For long, the opposition was paralyzed by the BJP’s formidable Hindutva narrative, finding that direct criticism of the Ram Temple was political suicide. However, the SIT report provides a new strategy, allowing them to defend devotees by framing the issue around financial integrity rather than theology. By focusing on potential class exploitation, the opposition pivots to a narrative of "last rupees to God" being taken by ruling party insiders, though this strategy remains a double-edged sword.

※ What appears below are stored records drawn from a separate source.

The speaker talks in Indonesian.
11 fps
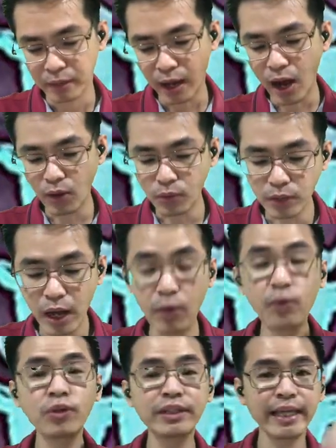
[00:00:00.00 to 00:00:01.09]
Kalau udah
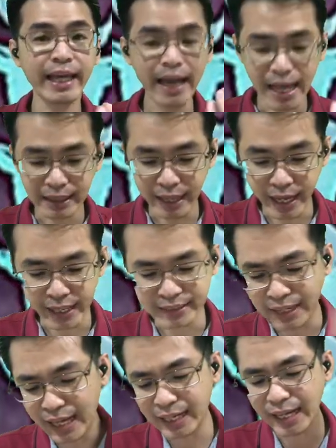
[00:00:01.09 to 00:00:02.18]
ulti elate guys,
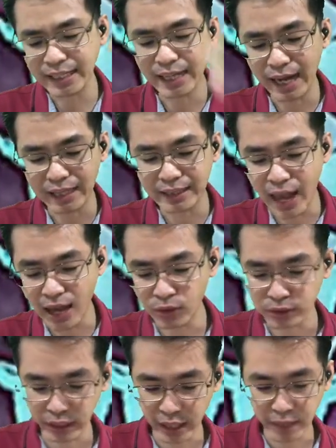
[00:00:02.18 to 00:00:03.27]
kalian jangan
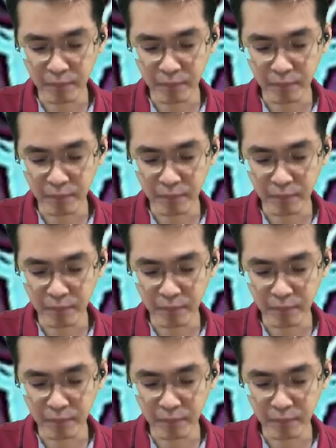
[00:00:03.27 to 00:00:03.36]
takut ya.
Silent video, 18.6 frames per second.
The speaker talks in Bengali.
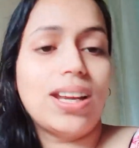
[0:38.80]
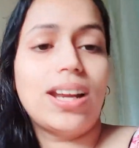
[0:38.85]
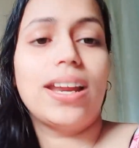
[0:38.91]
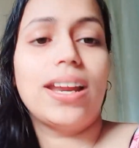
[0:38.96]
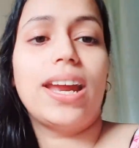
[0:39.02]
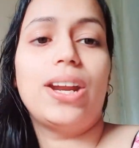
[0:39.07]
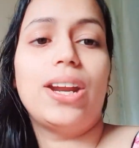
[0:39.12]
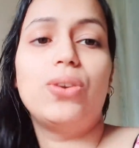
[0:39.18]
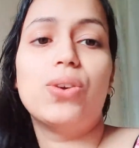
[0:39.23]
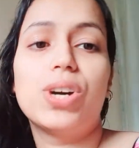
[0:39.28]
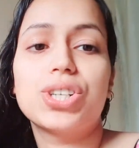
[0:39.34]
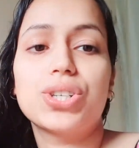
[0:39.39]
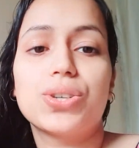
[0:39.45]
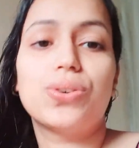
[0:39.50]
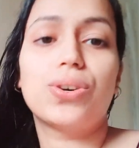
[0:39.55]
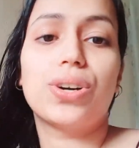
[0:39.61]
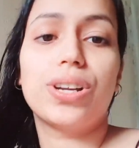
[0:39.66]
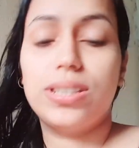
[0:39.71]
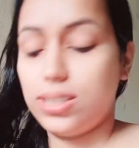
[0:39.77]
হেড হ্যাঁ,
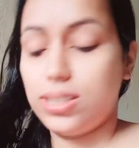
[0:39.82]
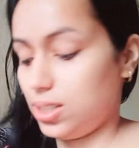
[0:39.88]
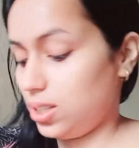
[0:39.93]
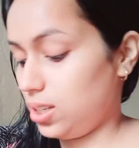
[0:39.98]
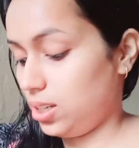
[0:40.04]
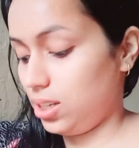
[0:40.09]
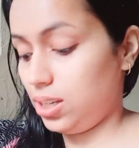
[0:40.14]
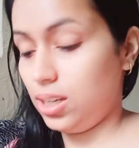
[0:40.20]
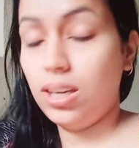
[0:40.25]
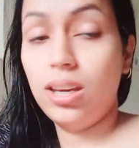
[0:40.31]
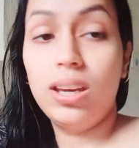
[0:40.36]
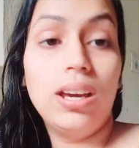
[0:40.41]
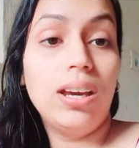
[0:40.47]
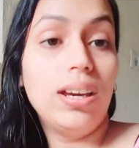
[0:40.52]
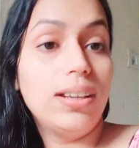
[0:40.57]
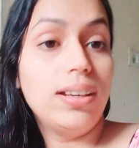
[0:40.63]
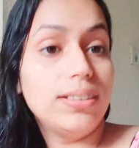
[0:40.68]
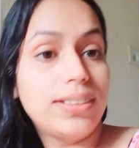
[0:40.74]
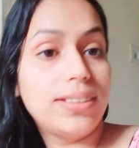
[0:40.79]
ওয়াশও করেছি
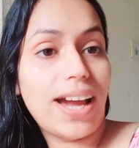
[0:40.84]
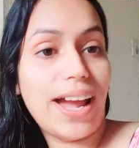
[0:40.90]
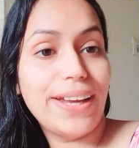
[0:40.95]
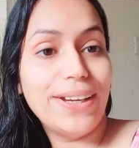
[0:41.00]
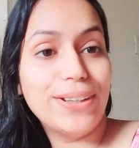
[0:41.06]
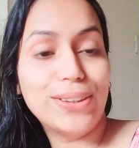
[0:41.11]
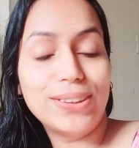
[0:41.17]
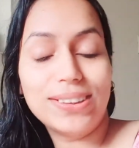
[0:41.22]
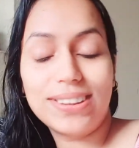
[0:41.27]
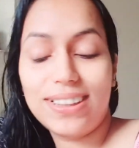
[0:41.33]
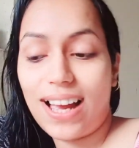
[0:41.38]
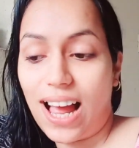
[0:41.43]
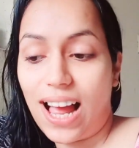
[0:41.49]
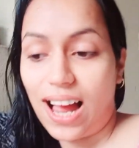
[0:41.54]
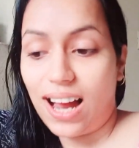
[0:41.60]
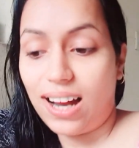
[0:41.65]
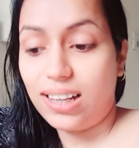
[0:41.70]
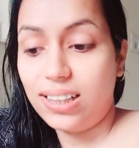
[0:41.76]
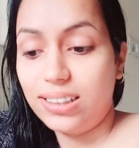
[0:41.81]
যাই হোক
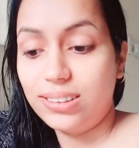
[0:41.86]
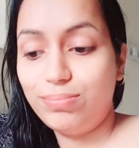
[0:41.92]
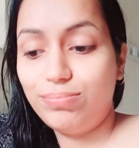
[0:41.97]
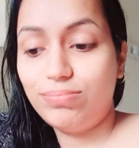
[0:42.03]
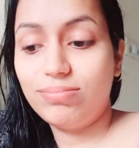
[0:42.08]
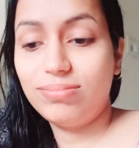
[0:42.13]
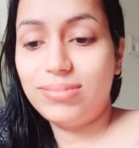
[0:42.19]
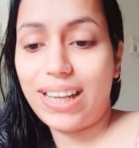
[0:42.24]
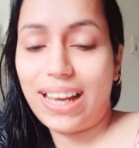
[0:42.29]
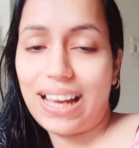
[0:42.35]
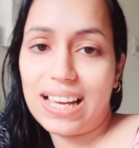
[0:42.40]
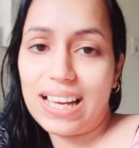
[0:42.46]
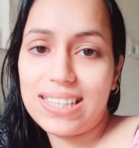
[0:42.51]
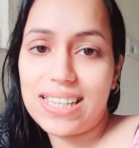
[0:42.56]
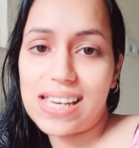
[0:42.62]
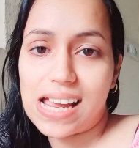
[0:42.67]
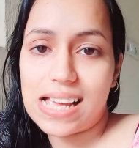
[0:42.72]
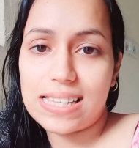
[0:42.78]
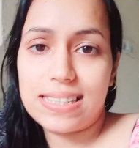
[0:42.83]
আর দেখা
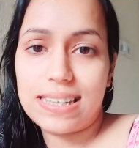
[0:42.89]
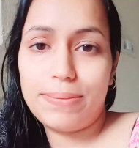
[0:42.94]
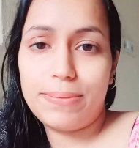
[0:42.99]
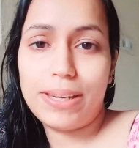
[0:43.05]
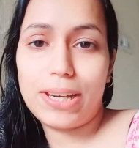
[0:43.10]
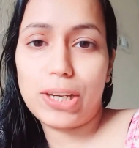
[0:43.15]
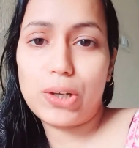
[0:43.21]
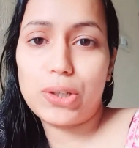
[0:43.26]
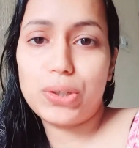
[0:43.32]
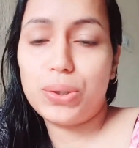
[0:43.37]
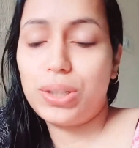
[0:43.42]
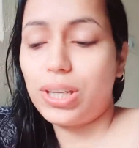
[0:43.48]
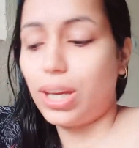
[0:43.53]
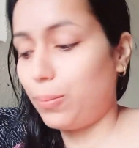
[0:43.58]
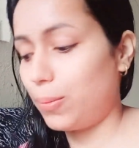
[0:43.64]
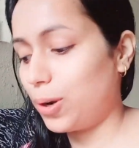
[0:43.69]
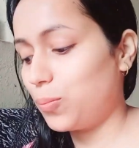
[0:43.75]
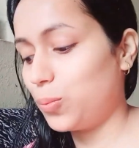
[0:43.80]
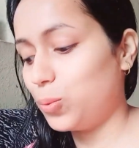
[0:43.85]
যাক আজকে বিকেলে যদি
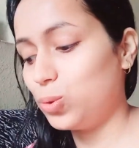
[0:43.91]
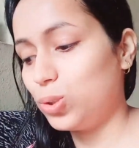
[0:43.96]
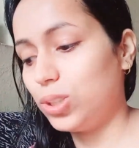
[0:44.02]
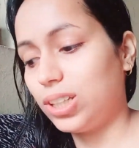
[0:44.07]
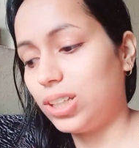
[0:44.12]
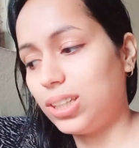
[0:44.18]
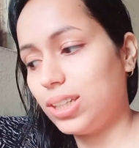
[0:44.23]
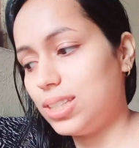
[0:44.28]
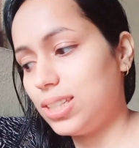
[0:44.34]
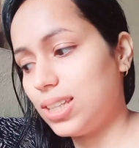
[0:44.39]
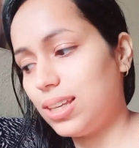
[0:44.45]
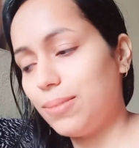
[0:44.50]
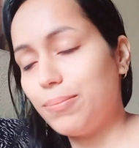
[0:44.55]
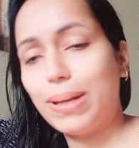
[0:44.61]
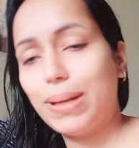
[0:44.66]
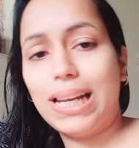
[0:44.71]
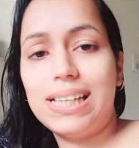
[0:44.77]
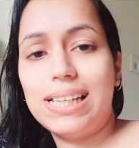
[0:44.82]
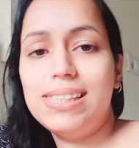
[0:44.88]
একবার পুজো দেখতে
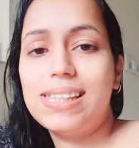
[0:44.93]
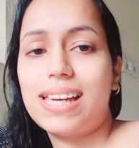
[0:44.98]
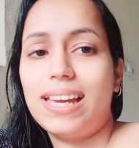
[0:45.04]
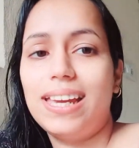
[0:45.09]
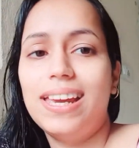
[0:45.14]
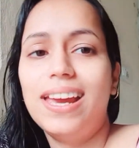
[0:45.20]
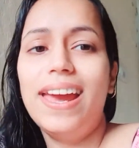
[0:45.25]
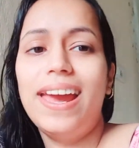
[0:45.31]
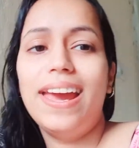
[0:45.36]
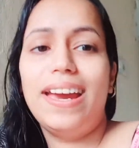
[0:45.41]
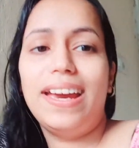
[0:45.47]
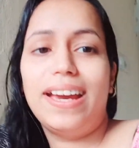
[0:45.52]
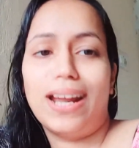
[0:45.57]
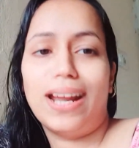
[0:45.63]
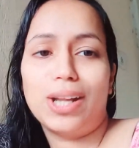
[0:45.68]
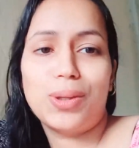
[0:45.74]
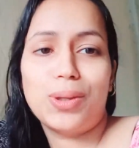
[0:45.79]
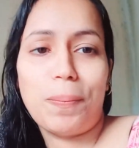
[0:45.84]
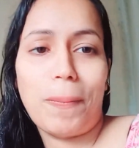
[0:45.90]
মানে যাই
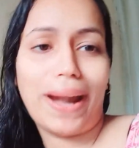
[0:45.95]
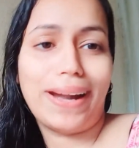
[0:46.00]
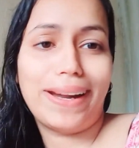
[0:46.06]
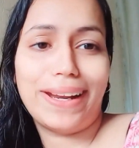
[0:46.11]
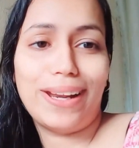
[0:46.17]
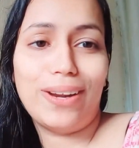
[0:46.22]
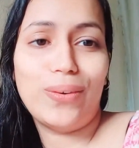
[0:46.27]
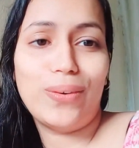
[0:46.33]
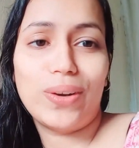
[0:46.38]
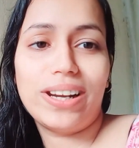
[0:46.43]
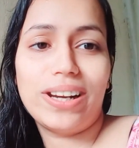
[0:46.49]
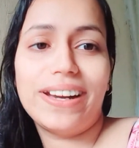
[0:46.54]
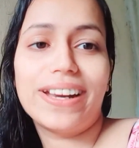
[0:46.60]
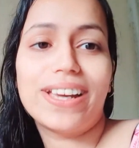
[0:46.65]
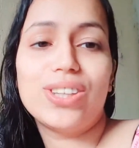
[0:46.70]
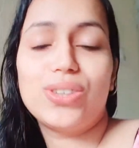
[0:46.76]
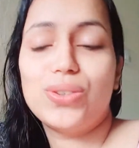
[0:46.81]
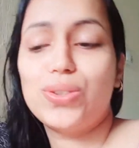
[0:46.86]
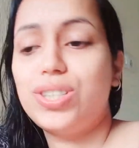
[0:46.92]
এখানে তো প্যান্ডেল
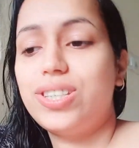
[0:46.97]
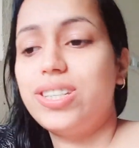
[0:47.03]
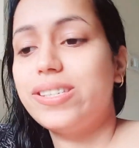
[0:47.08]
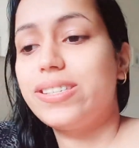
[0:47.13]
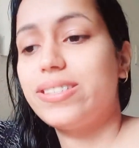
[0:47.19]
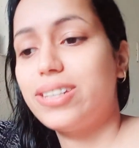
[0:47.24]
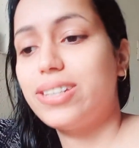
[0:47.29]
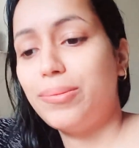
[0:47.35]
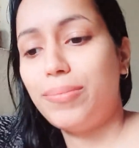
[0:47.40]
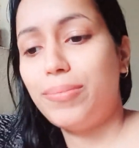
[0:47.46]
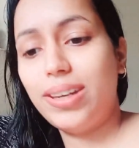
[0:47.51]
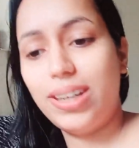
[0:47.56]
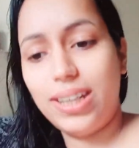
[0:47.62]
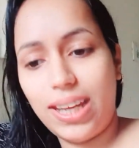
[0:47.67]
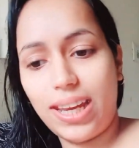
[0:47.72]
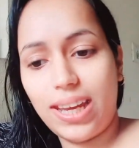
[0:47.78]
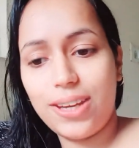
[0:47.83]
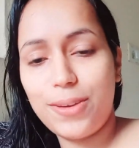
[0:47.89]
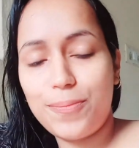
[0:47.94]
উন্ডেলের কিছু সিস্টেম
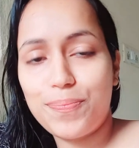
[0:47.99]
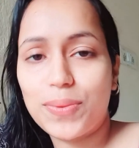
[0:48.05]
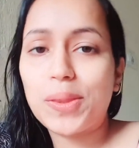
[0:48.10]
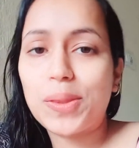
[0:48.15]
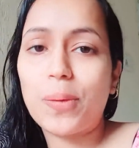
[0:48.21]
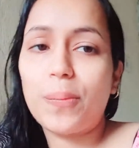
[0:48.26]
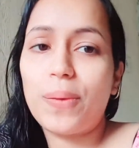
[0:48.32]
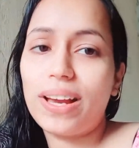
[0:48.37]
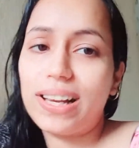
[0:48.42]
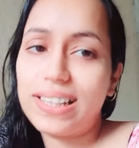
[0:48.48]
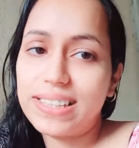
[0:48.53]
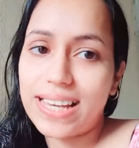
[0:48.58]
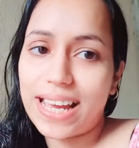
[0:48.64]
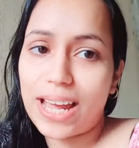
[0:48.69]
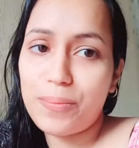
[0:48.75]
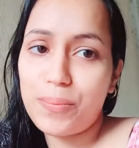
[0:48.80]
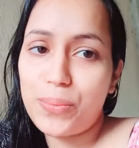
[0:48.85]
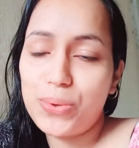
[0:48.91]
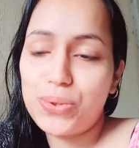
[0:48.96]
নেই তবে এক
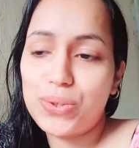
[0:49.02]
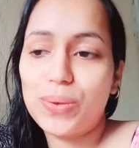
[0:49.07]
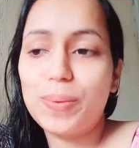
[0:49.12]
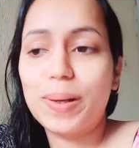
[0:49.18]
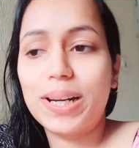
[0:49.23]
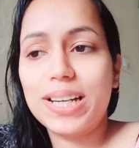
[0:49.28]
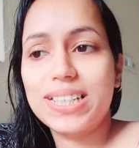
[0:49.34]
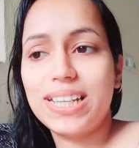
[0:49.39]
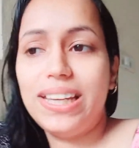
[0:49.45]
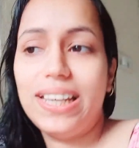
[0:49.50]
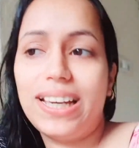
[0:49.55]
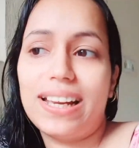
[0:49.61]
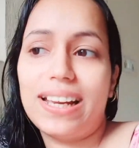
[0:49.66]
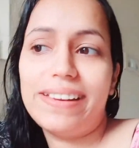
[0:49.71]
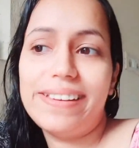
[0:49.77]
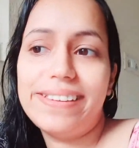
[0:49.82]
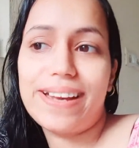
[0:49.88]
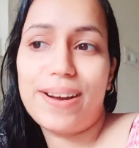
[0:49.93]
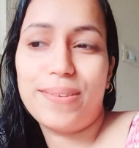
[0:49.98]
জায়গায় পুজো মানে
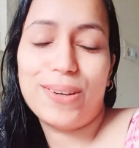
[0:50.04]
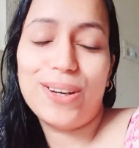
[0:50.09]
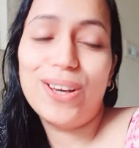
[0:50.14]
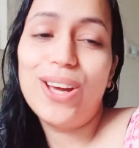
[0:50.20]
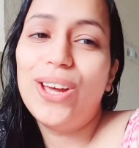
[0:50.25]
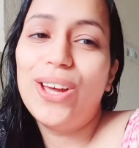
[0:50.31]
সেইখানেই যাব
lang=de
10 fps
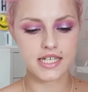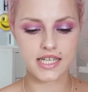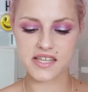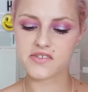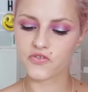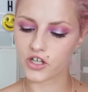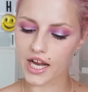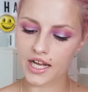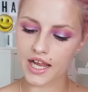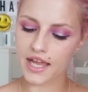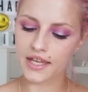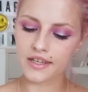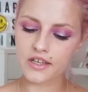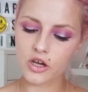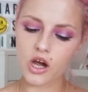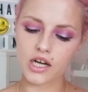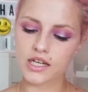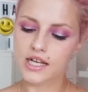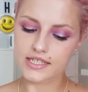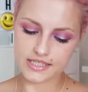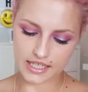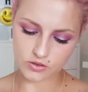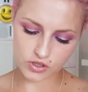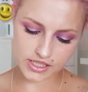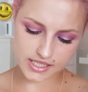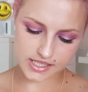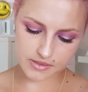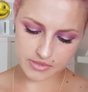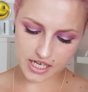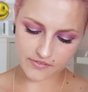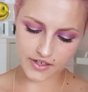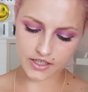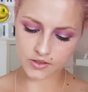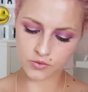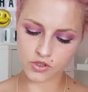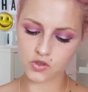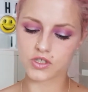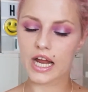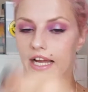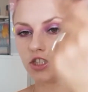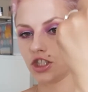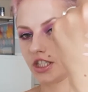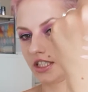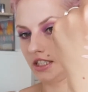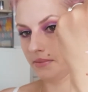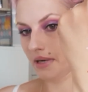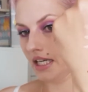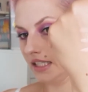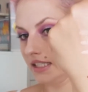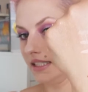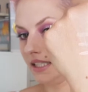Das ist von LA Girl. Dadurch, dass ich mittlerweile nur so drei Striche mache,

The political fallout for the ruling party might be severe. The BJP’s entire brand relies on the image of absolute cultural and financial incorruptibility. By using aggressive "whataboutery" campaigns, the party looks uncharacteristically defensive.
When a party is forced to use communal diversions to drown out its own state-appointed investigation team, it signals a structural vulnerability. The core risk is the fracturing of the Hindu voter base. If regular, working-class devotees begin to see the temple trust not as a spiritual unit, but as an opaque, corrupt corporate entity shielded by state machinery, the emotional and electoral investment in the BJP's primary ideological project will rapidly deflate.
For the wider opposition, this is a golden opportunity to breach the BJP’s fortress, but it is laced with danger. If they maintain a laser-sharp focus on transparency, institutional audits, and the rights of ordinary donors, they can alienate a substantial chunk of the BJP's moderate base.
However, if the opposition crosses the line from exposing financial corruption into mocking the faith or the temple institution itself, the BJP’s defensive "Insult to Sanatan Dharma" narrative will instantly regain its teeth.
The Sangh Parivar outfits are already attempting this counter-trap, writing letters demanding that opposition leaders be cross-examined by the SIT to turn the hunters into the hunted.
The High Septon’s warning in the fantasy web series rings true: faith is a fire that warms a ruler, but burns those who underestimate its moral boundaries. By treating a massive financial crime inside India's most high-profile temple as a mere PR crisis to be managed via social media IT cells, the ruling establishment risks a severe, quiet rebellion at the ballot box from the very people who built their throne.